* Problem *
Set the pictures aside and transcribe exactly the lines from the one containing "[6:58.38-6:59.38]" through the final line of the records.

%%

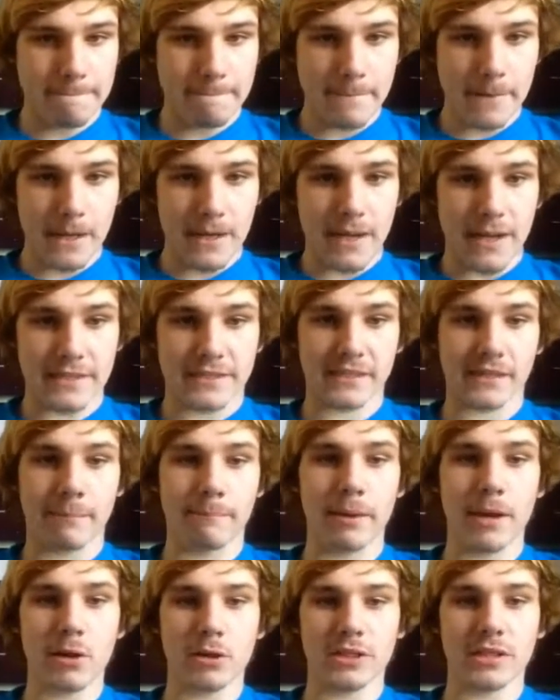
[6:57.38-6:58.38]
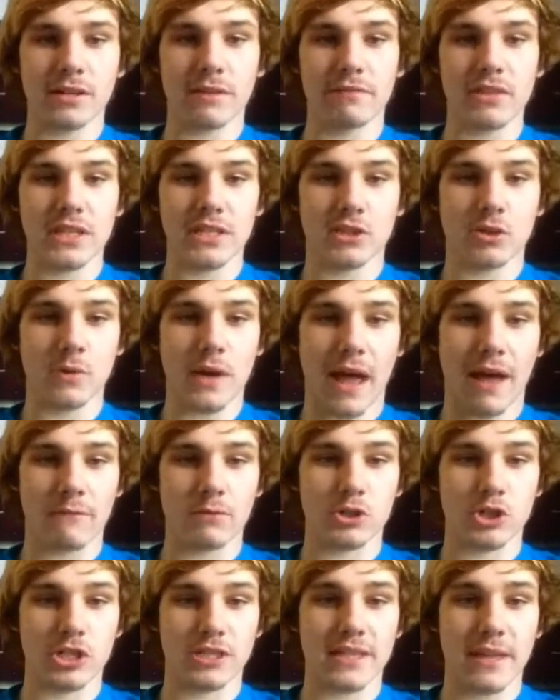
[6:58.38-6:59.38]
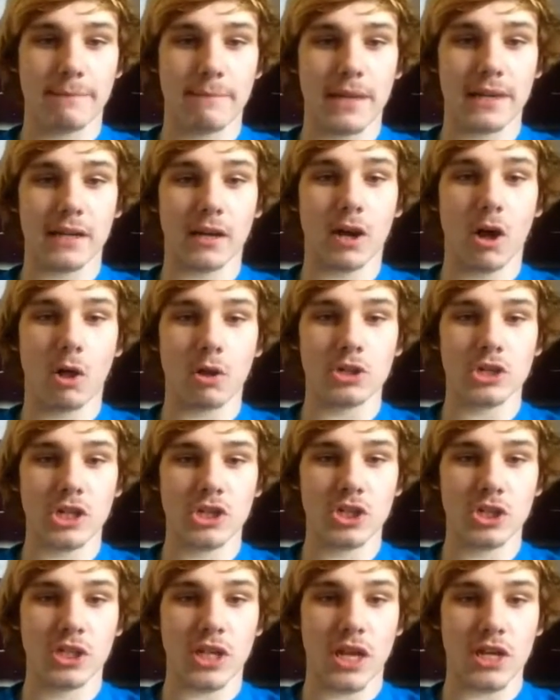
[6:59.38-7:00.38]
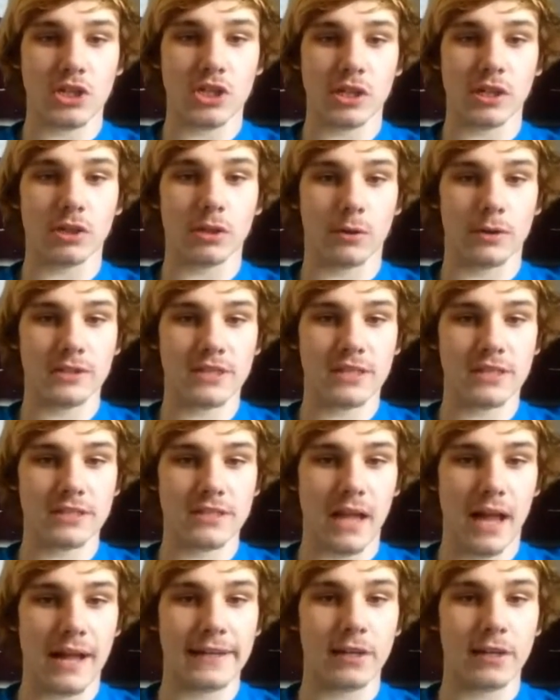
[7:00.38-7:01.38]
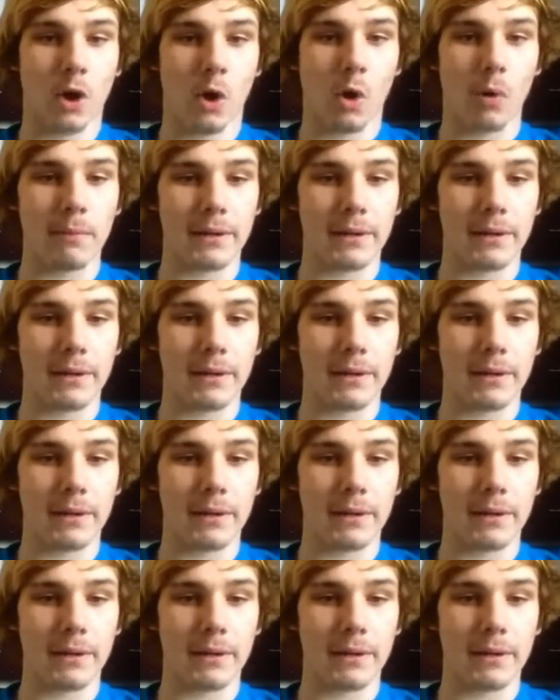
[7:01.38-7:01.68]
It's the comparison of these two averages that make a college education in current society all but a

%%

* Reply to the exercise *
[6:58.38-6:59.38]
[6:59.38-7:00.38]
[7:00.38-7:01.38]
[7:01.38-7:01.68]
It's the comparison of these two averages that make a college education in current society all but a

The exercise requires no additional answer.